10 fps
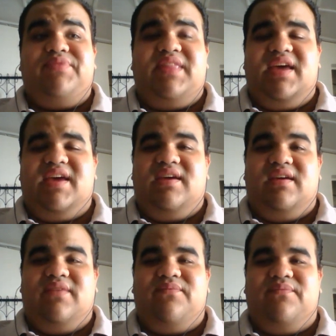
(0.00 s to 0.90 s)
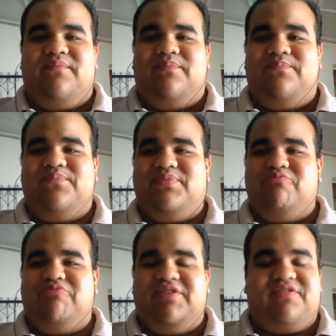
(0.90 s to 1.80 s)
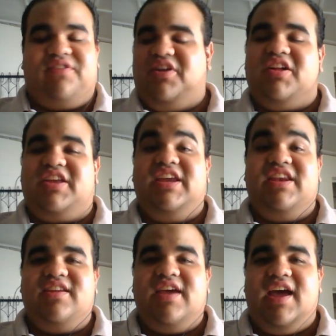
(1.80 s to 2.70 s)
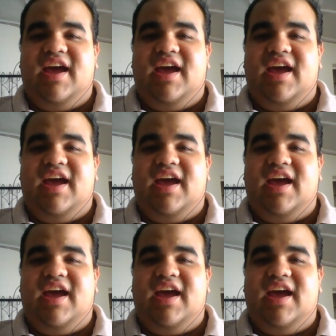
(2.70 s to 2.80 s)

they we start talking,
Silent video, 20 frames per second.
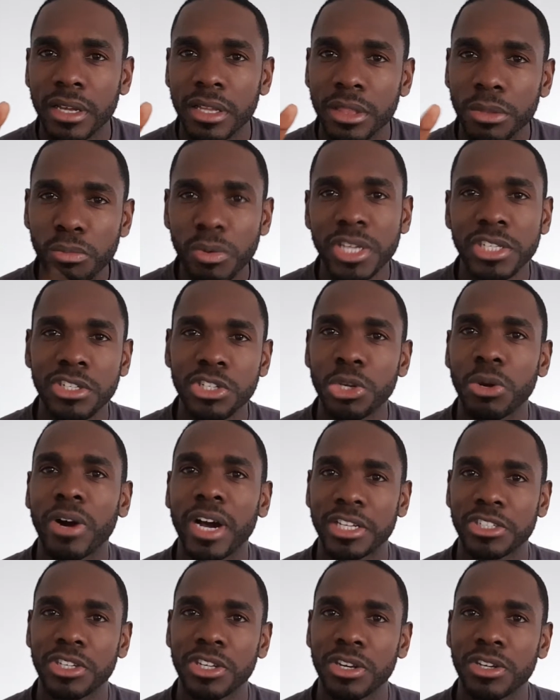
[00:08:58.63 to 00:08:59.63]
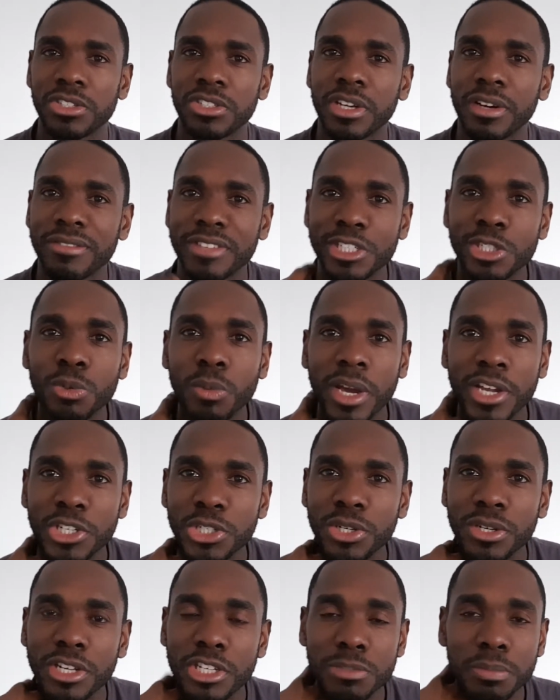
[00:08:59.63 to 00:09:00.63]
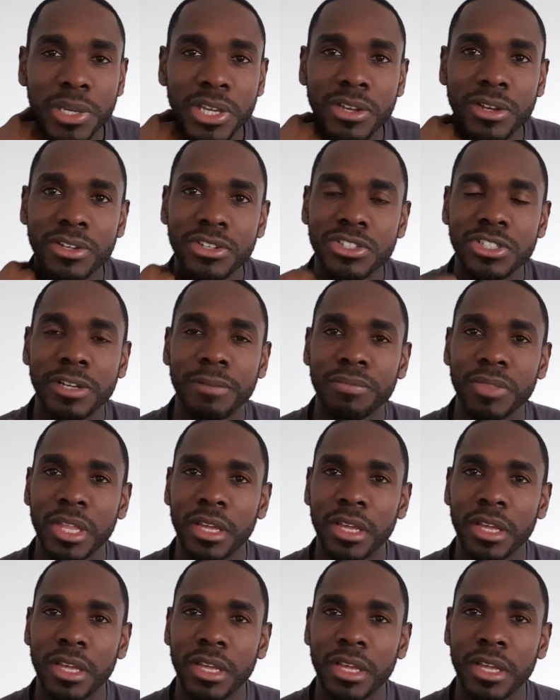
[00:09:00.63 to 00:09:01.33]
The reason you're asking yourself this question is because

◆ ◆ ◆ ◆ ◆

-- Problem description --
After locating the line that contains "(0.00 s to 0.90 s)", output it and all later lines through the end of the material exactly, leaving out pictures.

-- Answer to this problem --
(0.00 s to 0.90 s)
(0.90 s to 1.80 s)
(1.80 s to 2.70 s)
(2.70 s to 2.80 s)

they we start talking,
Silent video, 20 frames per second.
[00:08:58.63 to 00:08:59.63]
[00:08:59.63 to 00:09:00.63]
[00:09:00.63 to 00:09:01.33]
The reason you're asking yourself this question is because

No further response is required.